Egli Léonie, Lecoultre Virgile, Cros Jérémy, Rosset Robin, Marques Anne-Sophie, Schneiter Philippe, Hodson Leanne, Gabert Laure, Laville Martine, Tappy Luc
Department of Physiology, University of Lausanne, Lausanne, Switzerland;
Oxford Centre for Diabetes, Endocrinology and Metabolism, University of Oxford, Oxford, United Kingdom; and.
Am J Clin Nutr. 2016 Feb;103(2):348-55. doi: 10.3945/ajcn.115.116988. Epub 2015 Dec 23.
Exercise prevents the adverse effects of a high-fructose diet through mechanisms that remain unknown.
We assessed the hypothesis that exercise prevents fructose-induced increases in very-low-density lipoprotein (VLDL) triglycerides by decreasing the fructose conversion into glucose and VLDL-triglyceride and fructose carbon storage into hepatic glycogen and lipids.
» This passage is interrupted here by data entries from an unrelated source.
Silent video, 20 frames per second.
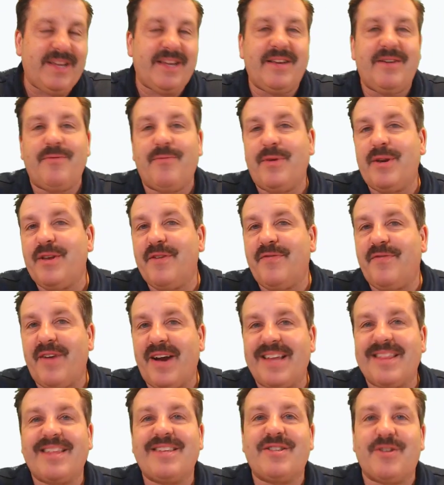when you
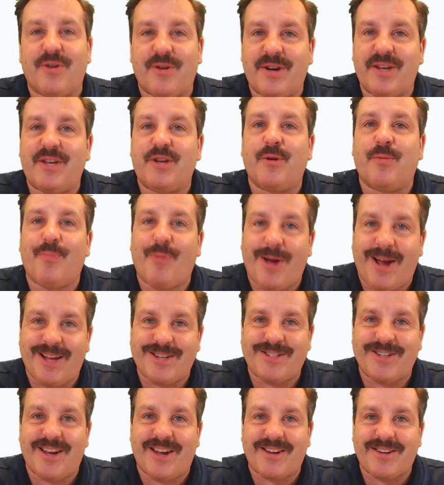finally turn in your
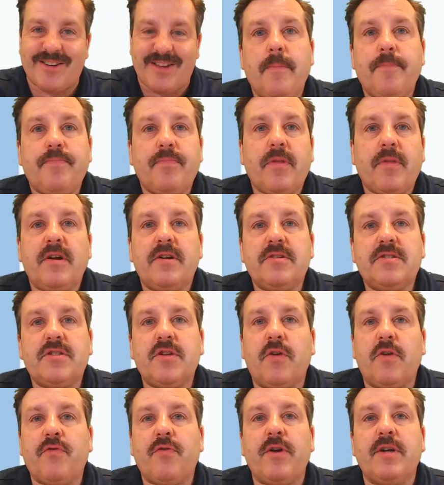project. So
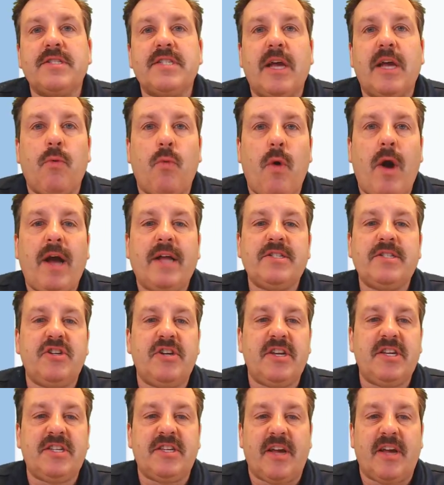friends, I want you to
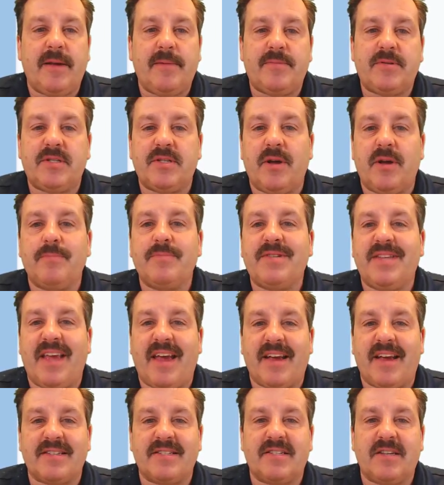type some
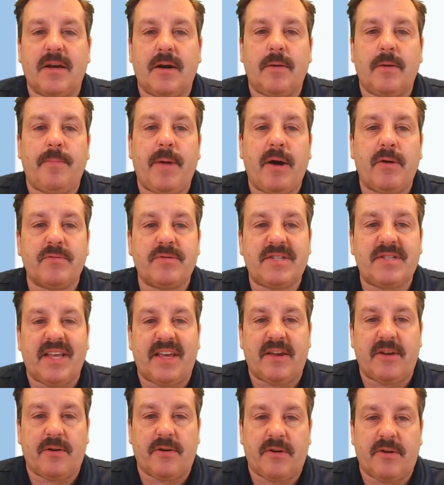text about
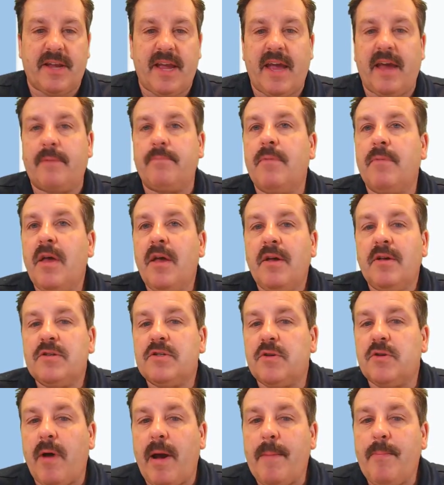Tinkercad. So
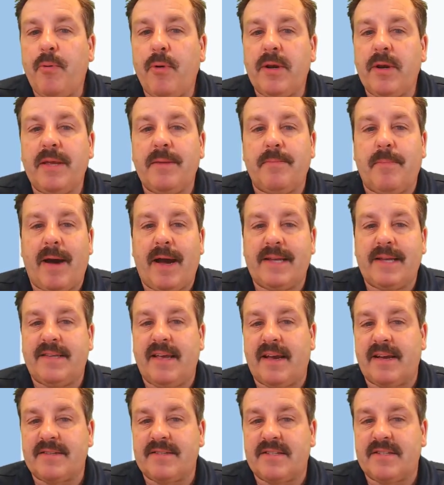I put in my
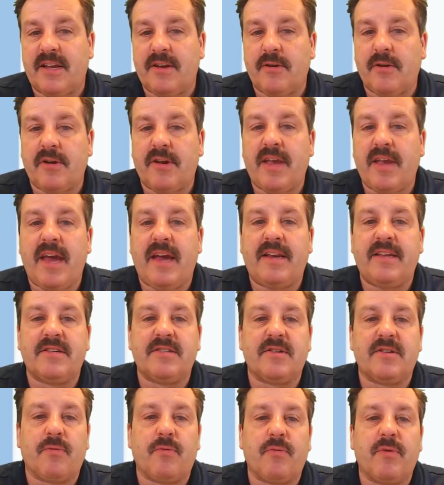text, Tinkercad is a
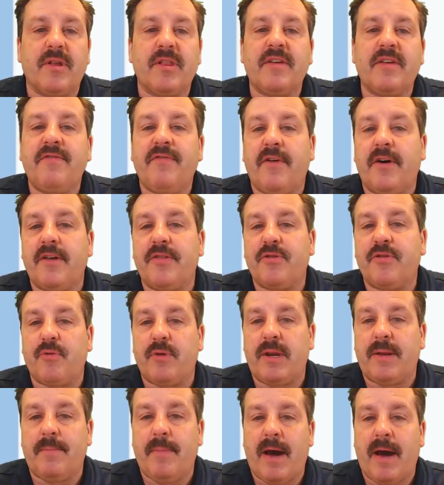really fun
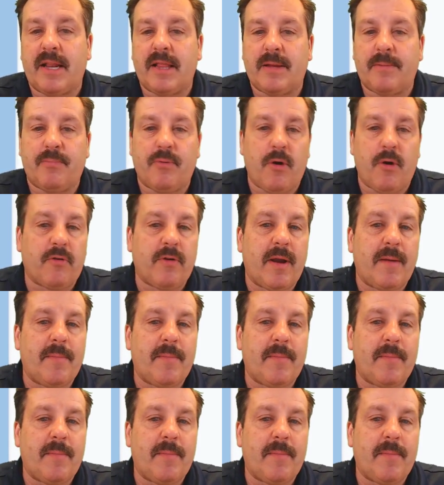3D modeling program,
Eight healthy men were studied on 3 occasions after 4 d consuming a weight-maintenance, high-fructose diet. On the fifth day, the men ingested an oral (13)C-labeled fructose load (0.75 g/kg), and their total fructose oxidation ((13)CO2 production), fructose storage (fructose ingestion minus (13)C-fructose oxidation), fructose conversion into blood (13)C glucose (gluconeogenesis from fructose), blood VLDL-(13)C palmitate (a marker of hepatic de novo lipogenesis), and lactate concentrations were monitored over 7 postprandial h. On one occasion, participants remained lying down throughout the experiment [fructose treatment alone with no exercise condition (NoEx)], and on the other 2 occasions, they performed a 60-min exercise either 75 min before fructose ingestion [exercise, then fructose condition (ExFru)] or 90 min after fructose ingestion [fructose, then exercise condition (FruEx)].
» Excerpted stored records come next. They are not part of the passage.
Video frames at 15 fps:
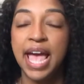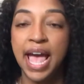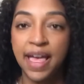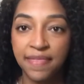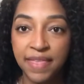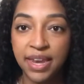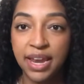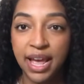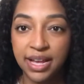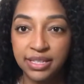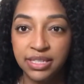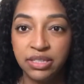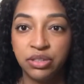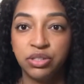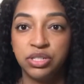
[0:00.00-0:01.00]
And then
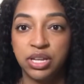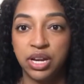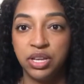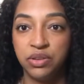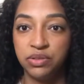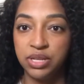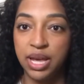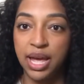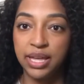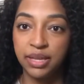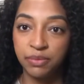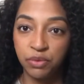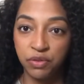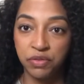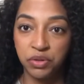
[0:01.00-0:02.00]
as he learns how to use it, I
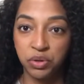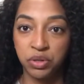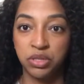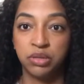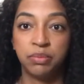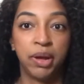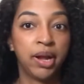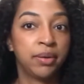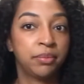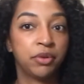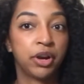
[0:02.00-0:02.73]
can move it towards the bottom,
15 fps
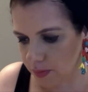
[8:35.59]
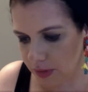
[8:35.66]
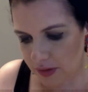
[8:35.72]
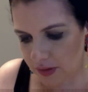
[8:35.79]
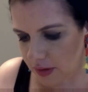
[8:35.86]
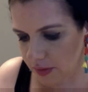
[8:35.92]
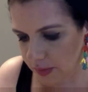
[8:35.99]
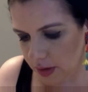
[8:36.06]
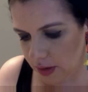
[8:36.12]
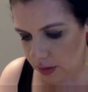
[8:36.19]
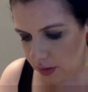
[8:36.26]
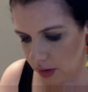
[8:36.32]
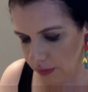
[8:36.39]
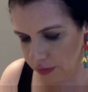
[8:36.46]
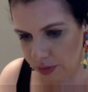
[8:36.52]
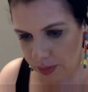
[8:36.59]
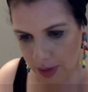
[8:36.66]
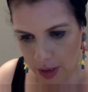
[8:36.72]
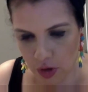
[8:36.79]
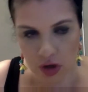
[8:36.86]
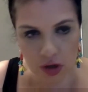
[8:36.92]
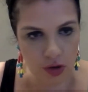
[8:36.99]
Please give me another
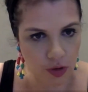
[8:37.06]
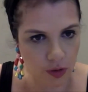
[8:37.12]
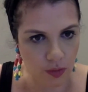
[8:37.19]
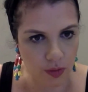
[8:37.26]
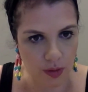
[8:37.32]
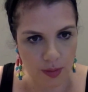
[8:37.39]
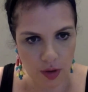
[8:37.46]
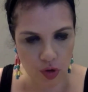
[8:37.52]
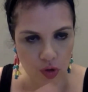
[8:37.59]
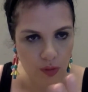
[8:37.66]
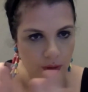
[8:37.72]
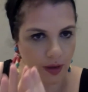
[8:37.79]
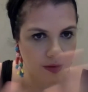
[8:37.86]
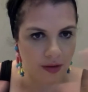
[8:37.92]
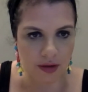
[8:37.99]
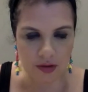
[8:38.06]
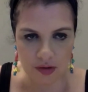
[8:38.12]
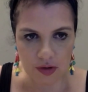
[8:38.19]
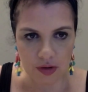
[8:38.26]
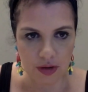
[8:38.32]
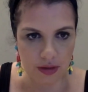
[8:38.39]
confirmation. Just want to make sure, because this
Fructose oxidation was significantly (P < 0.001) higher in the FruEx (80% ± 3% of ingested fructose) than in the ExFru (46% ± 1%) and NoEx (49% ± 1%). Consequently, fructose storage was lower in the FruEx than in the other 2 conditions (P < 0.001). Fructose conversion into blood (13)C glucose, VLDL-(13)C palmitate, and postprandial plasma lactate concentrations was not significantly different between conditions.
Compared with sedentary conditions, exercise performed immediately after fructose ingestion increases fructose oxidation and decreases fructose storage. In contrast, exercise performed before fructose ingestion does not significantly alter fructose oxidation and storage. In both conditions, exercise did not abolish fructose conversion into glucose or its incorporation into VLDL triglycerides. This trial was registered at clinicaltrials.gov as NCT01866215.
运动可通过尚不清楚的机制预防高果糖饮食的不良影响。
我们评估了以下假设,即运动通过减少果糖转化为葡萄糖和极低密度脂蛋白(VLDL)甘油三酯以及果糖碳储存到肝糖原和脂质中,来预防果糖诱导的VLDL甘油三酯增加。
八名健康男性在食用维持体重的高果糖饮食4天后,分3次进行研究。在第5天,这些男性口服(13)C标记的果糖负荷(0.75 g/kg),并在餐后7小时内监测他们的总果糖氧化((13)CO2产生)、果糖储存(果糖摄入量减去(13)C-果糖氧化)、果糖转化为血液中(13)C葡萄糖(果糖糖异生)、血液VLDL-(13)C棕榈酸酯(肝脏从头脂肪生成的标志物)和乳酸浓度。在一种情况下,参与者在整个实验过程中一直躺着[仅果糖处理,无运动条件(NoEx)],在另外两种情况下,他们在果糖摄入前75分钟进行60分钟的运动[运动,然后果糖条件(ExFru)]或在果糖摄入后90分钟进行运动[果糖,然后运动条件(FruEx)]。
FruEx组的果糖氧化显著高于ExFru组(46%±1%)和NoEx组(49%±1%)(P<0.001)。因此,FruEx组的果糖储存低于其他两种情况(P<0.001)。各条件下果糖转化为血液中(13)C葡萄糖、VLDL-(13)C棕榈酸酯和餐后血浆乳酸浓度无显著差异。
与久坐状态相比,果糖摄入后立即进行运动可增加果糖氧化并减少果糖储存。相反,果糖摄入前进行运动不会显著改变果糖氧化和储存。在这两种情况下,运动均未消除果糖转化为葡萄糖或其掺入VLDL甘油三酯。该试验已在clinicaltrials.gov上注册,注册号为NCT01866215。